Determining what to say and listen, what to show and what to watch, FCC actually violates the basic human rights - the first amendment of it, to be more precise. The inglorious “wardrobe malfunction” during the Super bowl ceremony definitely made the matters worse. It is not illegal to question some aspects of human behavior. However, in the democratic state, constraining anybody from doing something is illegal anyway.
The strong action taken has already reflected on the Hollywood choice of broadcasted movies. In his essay “Sex and the Cinema,” Epstein makes a convincing argument that the absence of graphic sex from movies is unavoidable if the companies want to make profit. This statement is easily proven by some facts. Ever since the measures became even severer, there are no movies with “dangerous” ratings among Hollywood blockbusters. If the movie still gets the “R” or “NC-17” rating, it is only due to extreme horror or/and violence, not nudity or sex displays (Epstein). Some recent examples show that, ever since 2004, only Sony Classics, Fox Searchlight Pictures, and Universal make attempts to “cross the line”. Such top grossing movies as Bad Education (2004), Shame (2011), and Inside Deep Throat (2005) received their “NC-17” rating. It is needless to say that the movies exposing extreme cruelty are far more numerous. The proportion of sex-violence makes one ponder what is considered less dangerous: violence or sex?

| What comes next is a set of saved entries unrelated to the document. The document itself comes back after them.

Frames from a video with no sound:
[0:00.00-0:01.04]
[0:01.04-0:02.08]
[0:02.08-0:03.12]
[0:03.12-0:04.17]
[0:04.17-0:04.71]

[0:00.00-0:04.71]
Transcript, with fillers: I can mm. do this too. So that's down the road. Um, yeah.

FCC’s actions resemble a parental control option over the minor. Nevertheless, parental control is crucially essential to form the character and the system of moral values of the child. Yet, FCC is not our parent and not our “big brother” to watch us. The putative justification for the FCC’s regulation of broadcasters is that the airwaves are public property (Garmong 39). An ambiguous matter is the category of companies that do not undergo FCC’s jurisdiction. Obviously, the situation of pleading licenses by these broadcasters is absurd. In June, Congress voted to increase the maximum fine the FCC can impose tenfold, from $27500 to $275000. The Commissioner Michael Cops has vowed that he will not be satisfied until he would see one or two license revocations.
We are still to stay await and watch the struggle of FCC and FC (Freedom of choice). It is yet to be determined who becomes the winner in this confrontation. The movies’ content is filtered; ratings are threatening for broadcasters. The battle is not finished yet, but it looks like the contestant with fewer letters in abbreviation and evident supporters in reality is not in favorable conditions at this juncture.